We Wrocławiu mieszkania w programie MdM sprzedaje m.in. firma Rafin w Dobrym Osiedlu
Szansą na impuls dla wrocławskiego rynku wtórnego jest proponowana zmiana w rządowym programie dopłat do kredytów Mieszkanie dla Młodych. Specjalna sejmowa podkomisja opowiedziała się w głosowaniu za otwarciem tego programu na rynek wtórny. Obecnie z dofinansowania MdM mogą skorzystać tylko nabywcy nowych lokali, których powierzchnia mieści się w tzw. limicie cenowym i spełnia kilka dodatkowych warunków, jak np. nieprzekraczalny wiek kredytobiorcy ustalony na 35 lat.
Otwarcie programu MdM na rynek wtórny będzie się wiązać ze specjalnymi limitami cenowymi dopłat do kredytów dla nieruchomości z drugiej ręki. Wstępna propozycja wysokości limitu tej dopłaty do metra kwadratowego dla Wrocławia wynosi 4239 zł. Nieruchomości spełniające to kryterium cenowe znajdują się głównie na Brochowie, Kuźnikach, Psim Polu, w Leśnicy, na Nowym Dworze lub na Partynicach. W większości przypadków będą to lokale w wielkiej płycie lub w nowszych budynkach oddanych do użytku przed 2010 rokiem, ale znacznie oddalonych od centrum Wrocławia.
W praktyce oznacza to, że otwarcie programu MdM nie wstrząśnie wrocławskim rynkiem nieruchomości i nie spowoduje cenowego boomu, ale jedynie zdecydowanie przyspieszy decyzję o zakupie własnej nieruchomości przez młodych. Już teraz MdM nie kształtuje cen nieruchomości we Wrocławiu. Dowodem tego jest ubiegłoroczny najwyższy wzrost cen nowych mieszkań w skali kraju wynoszący 7,7 proc. i dalszy, niespełna 2-procentowy wzrost zanotowany w pierwszym kwartale tego roku przy znacznie zaniżonych limitach dopłat MdM. Obecnie nowe mieszkania spełniające we Wrocławiu limit cenowy w wysokości 5181 zł znajdują się głównie na obrzeżach miasta.
W ubiegłym roku we Wrocławiu Bank Gospodarstwa Krajowego uruchomił zaledwie 700 kredytów MdM, co stanowi niespełna 10 proc. wszystkich kredytów hipotecznych na rynku pierwotnym. Dotąd głównymi beneficjentami tego dofinansowania byli nabywcy nowych lokali w Trójmieście i Warszawie. Tam transakcje z udziałem MdM stanowiły około 20 proc. wszystkich na rynku pierwotnym. Z tego powodu w skali kraju w ubiegłym roku wykorzystano zaledwie 34 proc. środków przeznaczonych na ten cel, zaś w pierwszym kwartale tego roku 38 proc. tegorocznej sumy.
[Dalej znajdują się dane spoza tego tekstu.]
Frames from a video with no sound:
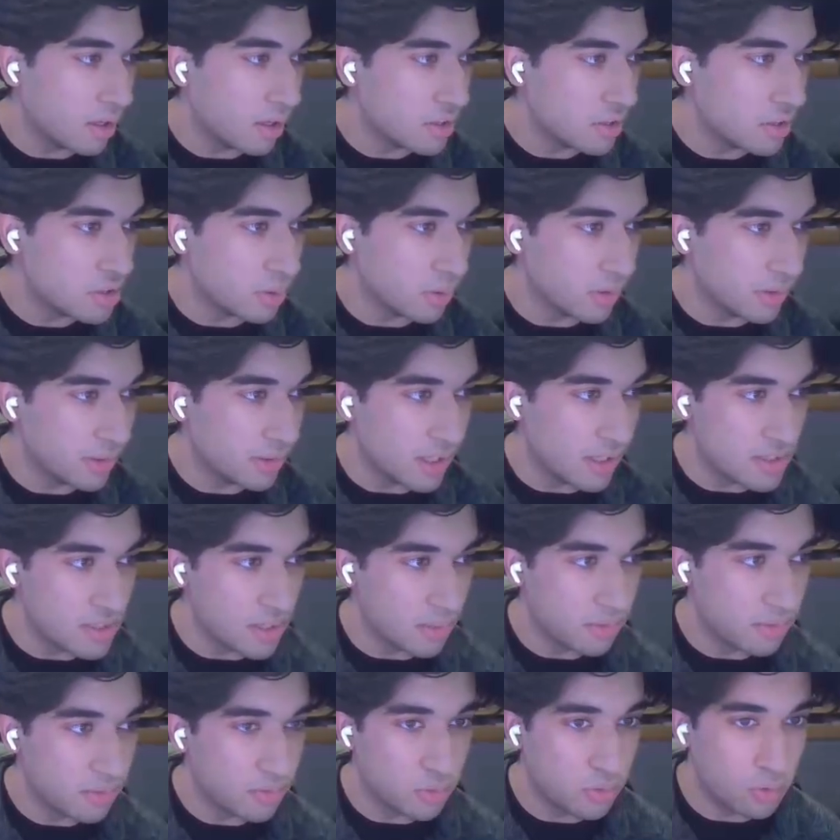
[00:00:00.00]
short
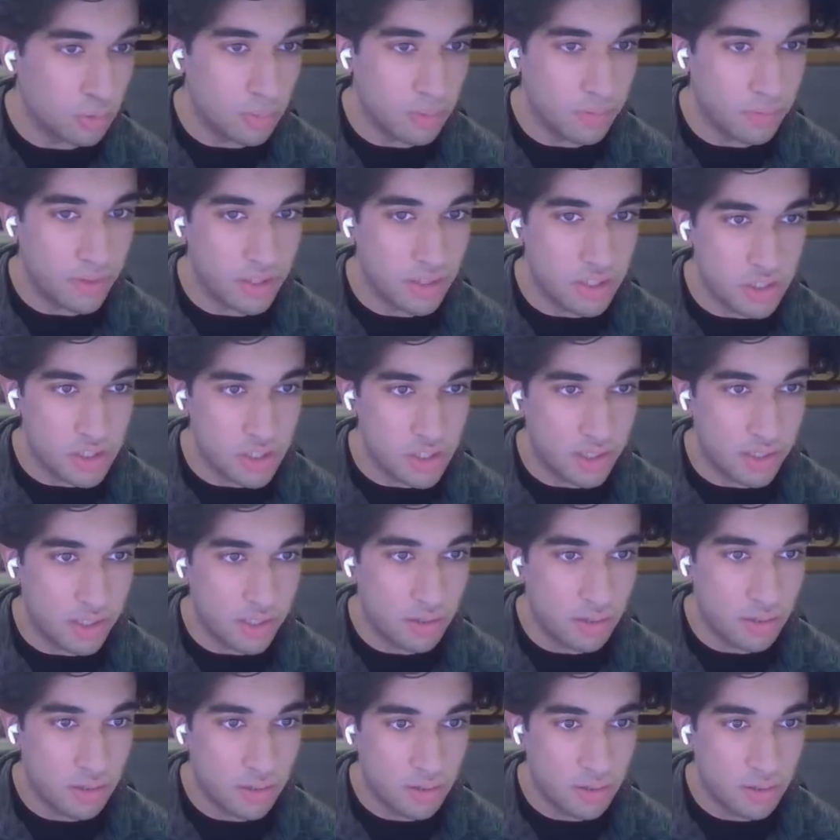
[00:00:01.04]
setups form eventually.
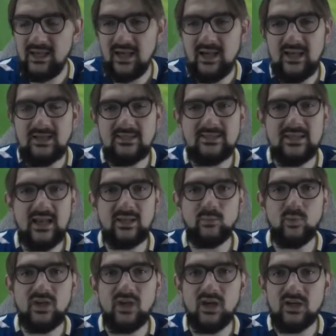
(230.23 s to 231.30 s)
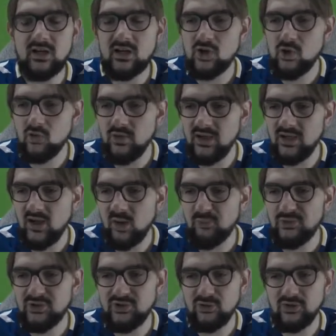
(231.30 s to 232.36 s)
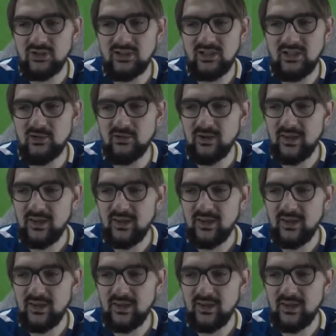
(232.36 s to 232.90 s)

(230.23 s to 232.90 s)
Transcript: guys, and we got a great opportunity here.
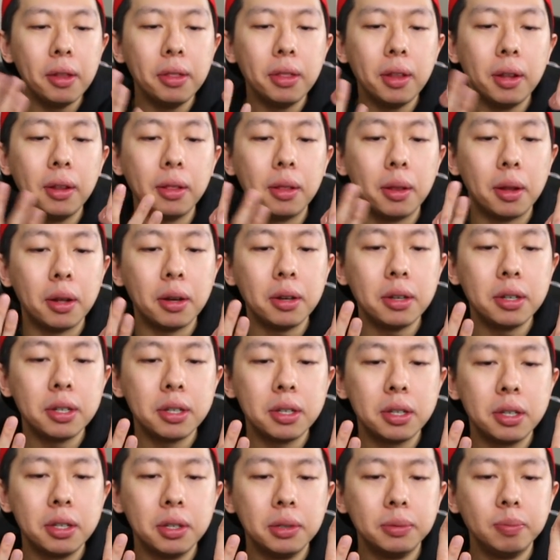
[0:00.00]
And the
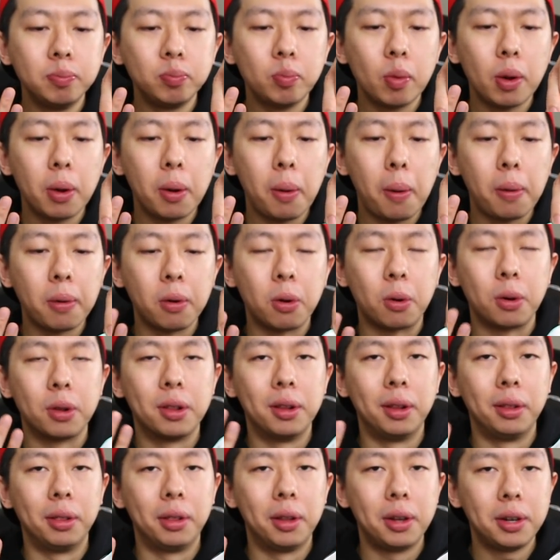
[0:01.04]
look, or
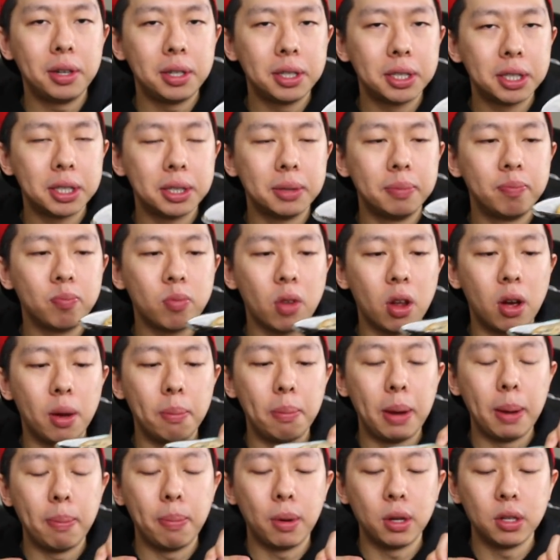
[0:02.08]
the looks
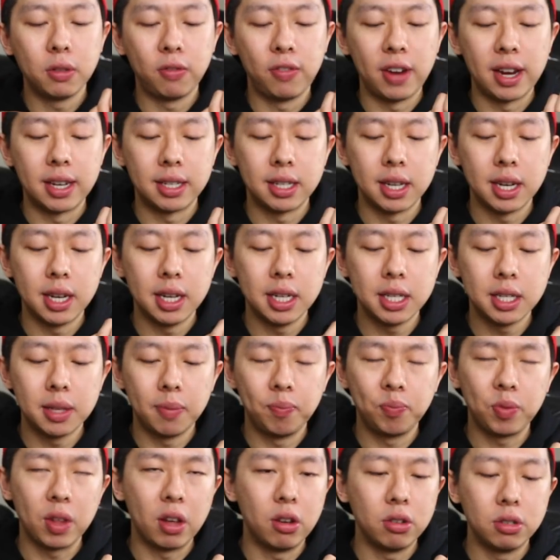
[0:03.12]
on people's
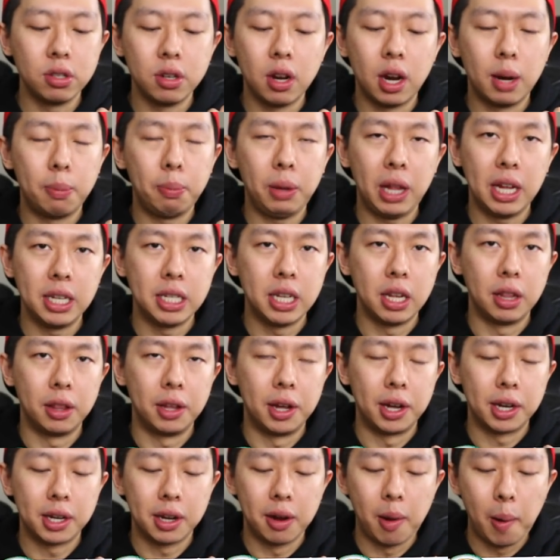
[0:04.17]
faces, it was not a pleasant
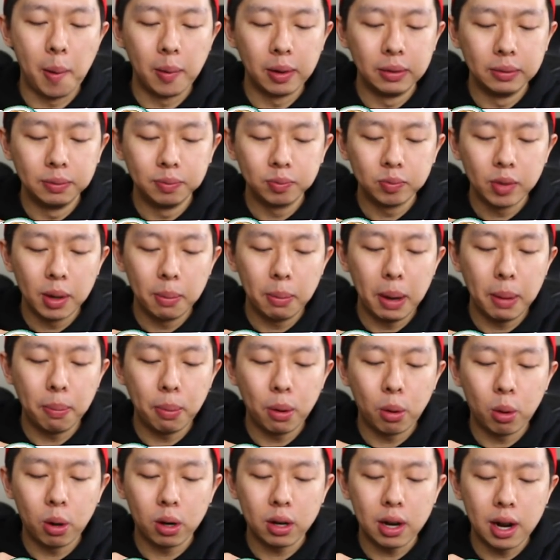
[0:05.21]
look.
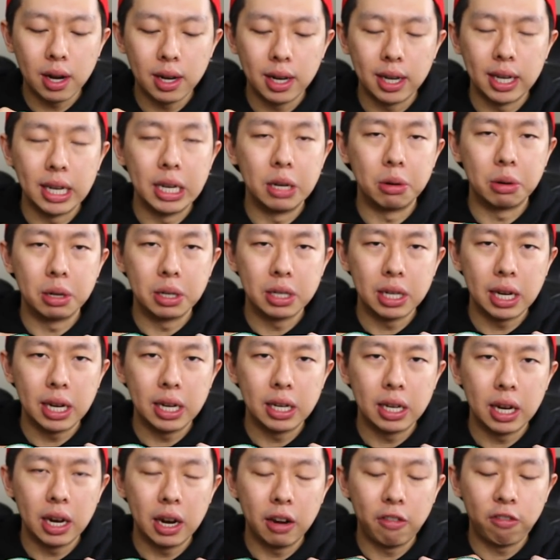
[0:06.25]
People were kind of
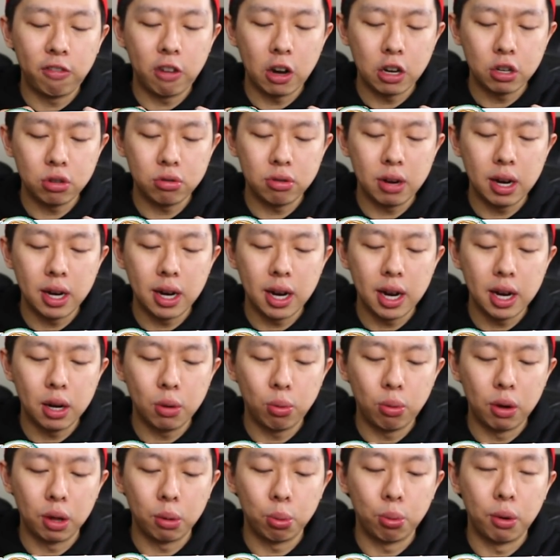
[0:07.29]
irritated,
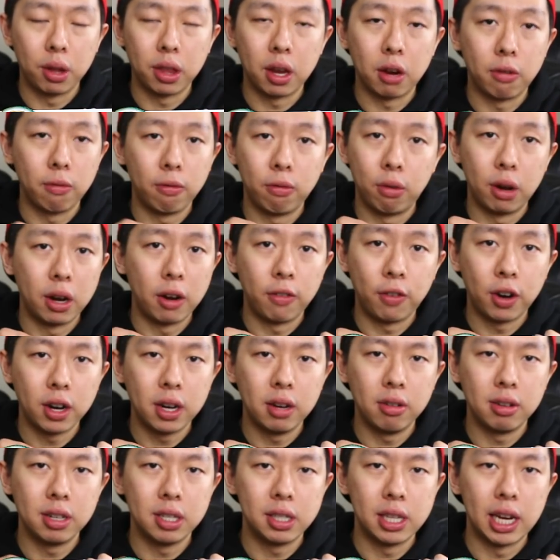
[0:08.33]
frustrated with whatever
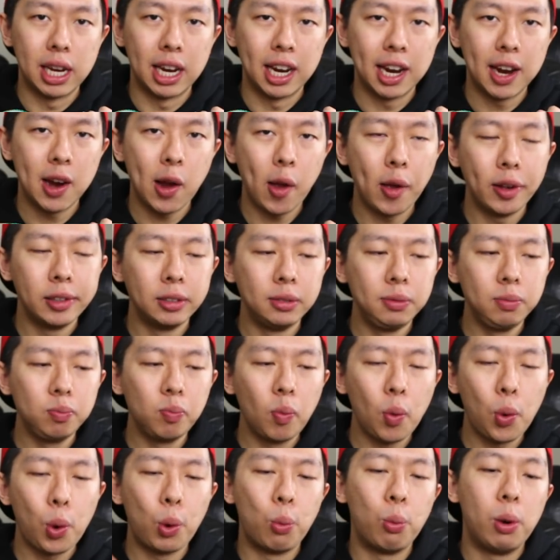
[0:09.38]
he was saying.
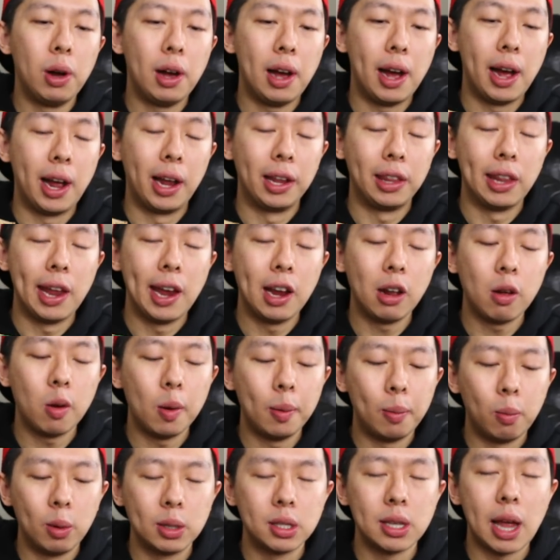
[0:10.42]
What I think
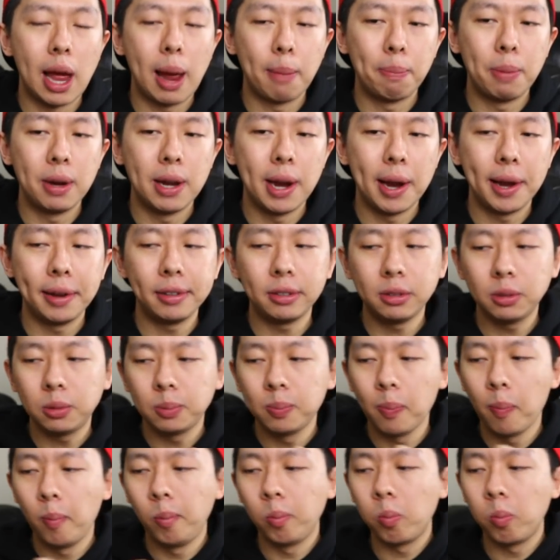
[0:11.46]
was happening,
Otwarcie programu MdM na rynek wtórny daje więc szansę na lepsze wykorzystanie środków. Umożliwi bowiem skorzystanie z dopłat przez osoby kupujące nieruchomości w miejscowościach, w których nie budują deweloperzy i spółdzielnie. W wielu miejscowościach Dolnego Śląska rynek mieszkań to tylko nieruchomości z drugiej ręki.
Zmiany będą miały jeszcze jeden pozytywny skutek. Rynek nieruchomości musi rozwijać się w sposób zrównoważony. Niestety we Wrocławiu od roku jesteśmy obserwatorami narastających dysproporcji. W 2014 roku w naszym mieście mieliśmy 6500 transakcji na rynku pierwotnym i tylko 3300 na wtórnym. W pierwszym kwartale tego roku deweloperzy sprzedali prawie tysiąc nowych mieszkań, przy zaledwie 390 transakcjach na rynku wtórnym. Powodem tej dysproporcji jest bardzo dobra promocja oferty deweloperów, ich elastyczność na potrzeby kupujących, ale też zmiana oczekiwań nabywców. Młodzi wolą dopłacić do kredytu hipotecznego i kupić nowe mieszkanie, które deweloper w ramach dodatkowej usługi wykończy im pod klucz, niż remontować używane lokale.
Rzeczywisty wpływ i popularność programu MdM na rynku nieruchomości będziemy obserwować dopiero za dwa lata. Wówczas zgodnie z obowiązującą Rekomendacją S Komisji Nadzoru Finansowego wysokość wkładu własnego do uzyskania kredytu hipotecznego wzrośnie do 20 proc. A już teraz banki traktują dofinansowanie MdM jako wspomniany wkład własny. Co prawda ta rządowa forma pomocy dla młodym nie pokryje w całości wymaganej gotówki, ale zdecydowanie ułatwi jej zdobycie.